Light and darkness are the key players here, especially the timing when they are perceived. Light, obviously, is sensed by specific photoreceptors of the eye’s retina. Studies in rodents found that entrainment of the circadian rhythm depends on melanopsin that has peak sensitivity to light of around 480 nm wavelength, and opsin of the cones that has peak sensitivity to light of above 500 nm wavelength (middle wavelength-opsin in the outer retina). Therefore, melanopsin perceive the blue light proportion of daylight and conveys blue light signals. The participation of other retina photopigments in entrainment is, however, not excluded.
The subsequently created signal is transferred to an area in the brains that is part of the hypothalamus and is called Suprachiasmatic Nucleus (SCN), or “master clock”. During the day, melanopsin-mediated stimulation of the SCN prevents the production of the sleep hormone melatonin, resulting in wakefulness. Conversely, during the evening/night, when blue light mediated stimulation of the SCN is reduced, melanin is produced, resulting in sleepiness.

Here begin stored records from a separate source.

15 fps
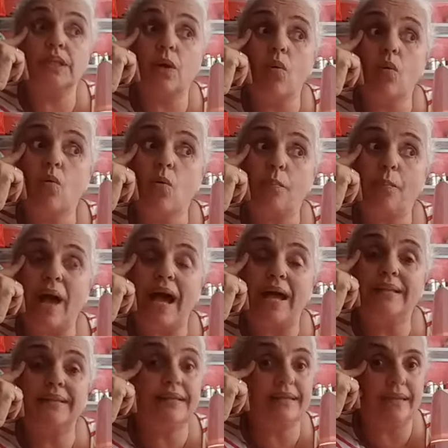não ocupar
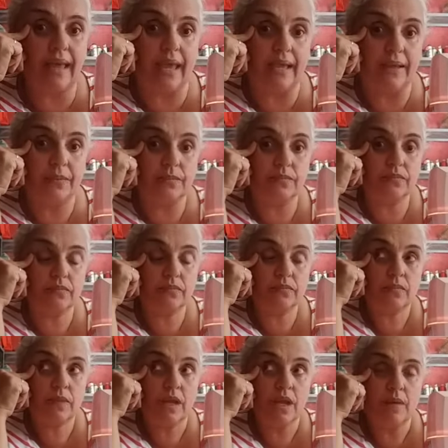ninguém,
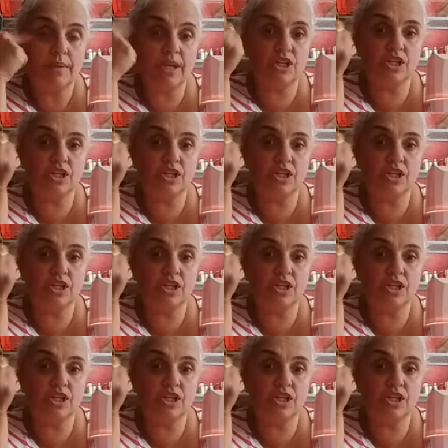para a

The SCN is also responsible for the downregulation of the core body temperature at this time. Thus, the feeling of being cold is much stronger during the night.

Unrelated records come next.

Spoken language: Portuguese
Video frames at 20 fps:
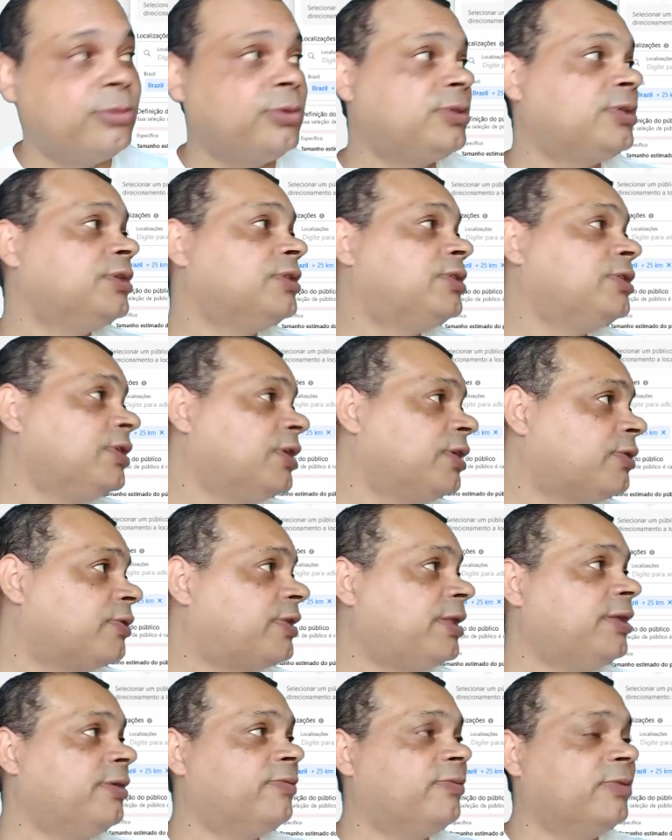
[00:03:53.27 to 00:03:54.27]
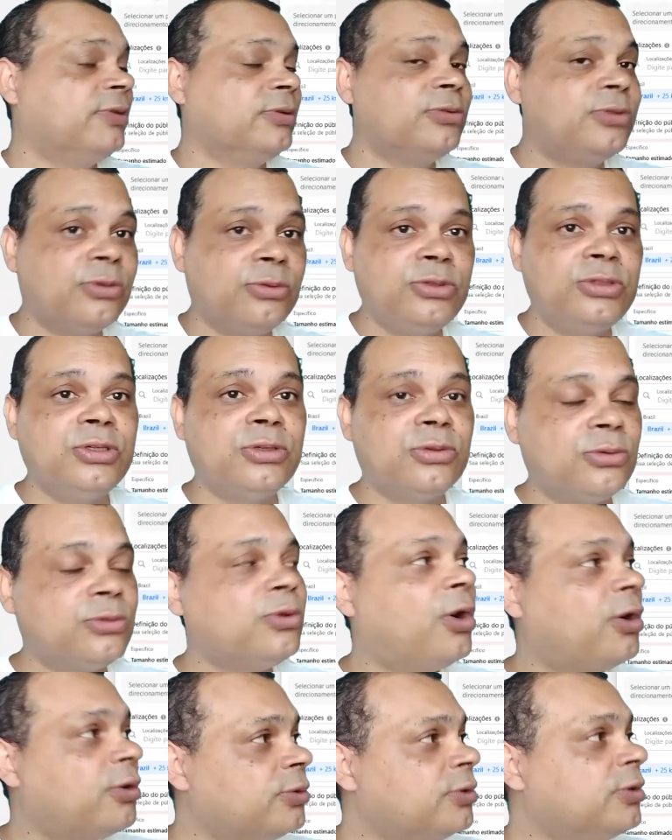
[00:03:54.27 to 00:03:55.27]
Custa dinheiro, tá levando teu dinheiro
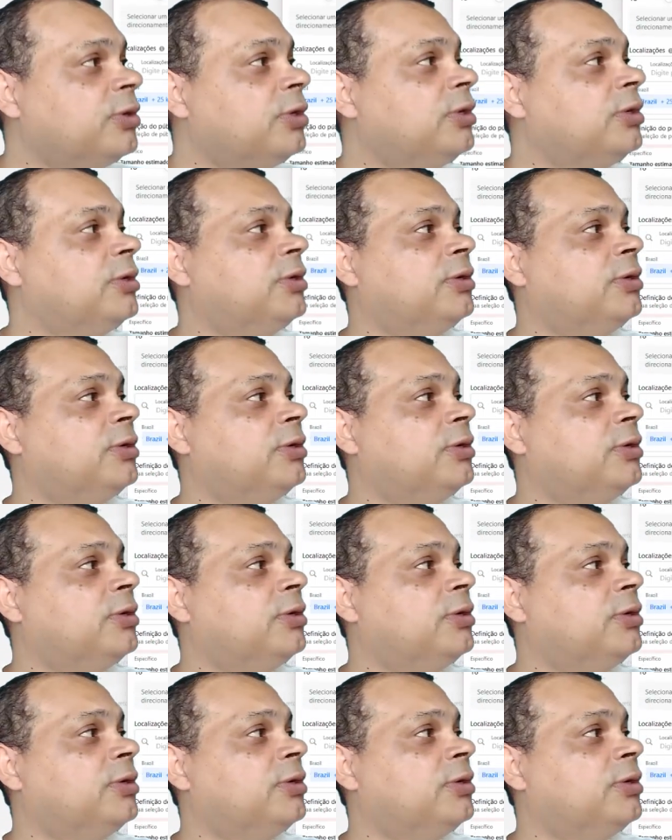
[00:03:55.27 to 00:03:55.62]
logo,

The inhibiting effect of blue light on the melatonin production at night could results in low-quality sleep during the night. This is where people’s most common hobby, work and general pursuit come into play: computers, tablets, phones and their screens. They emit blue light and we use them until late at night; we have a quick look at our phones before we go to sleep. By doing so, the circadian clock gets jumbled and, thereby, the whole day-night rhythm. This could result in difficulties to fall asleep, light sleep and a feeling of being unrested.
Helpful tips for better sleep
Interruptions of sleep at night should be avoided, and in case that this is not possible, for instance by a visit of the bathroom, light should not be switched on. Of course only in case it is ensured that movement in the house, flat, rooms, and so on, during darkness is safe!
It is important to realise that closed eyes do not prevent light from being perceived and the resulting signal from being transferred to the SCN. Sleeping when the sun is up will not allow for the most restful sleep. The bedroom should be dark, or, as an alternative, a dark sleeping mask cold be worn.
Screens, especially mobile phone and computer screens, emit a high proportion of blue light. Avoidance of looking at screens before bedtime would be very beneficial for sleep onset and sleep quality. Alternatively, the program f.lux® could be utilised. It tracks sunset and gradually changes the colours of the light emitted by the computer and mobile phone screen, removing the blue light proportion at night. Also, blue light blocking glasses could be worn in the evening and at night.
Panda, S. (2007) Multiple Photopigments Entrain the Mammalian Circadian Oscillator. Neuron 53, 619-621.
Partch, C.L., Green, C.B., and Takahashi, J.S. (2014) Molecular Architecture of the Mammalian Circadian Clock. Trends Cell Biol.24(2), 90-99.
Tosini, G., Ferguson, I., Tsubota, K. (2016) Effects of blue light on the circadian system and eye physiology. Molecular Vision 22, 61-72.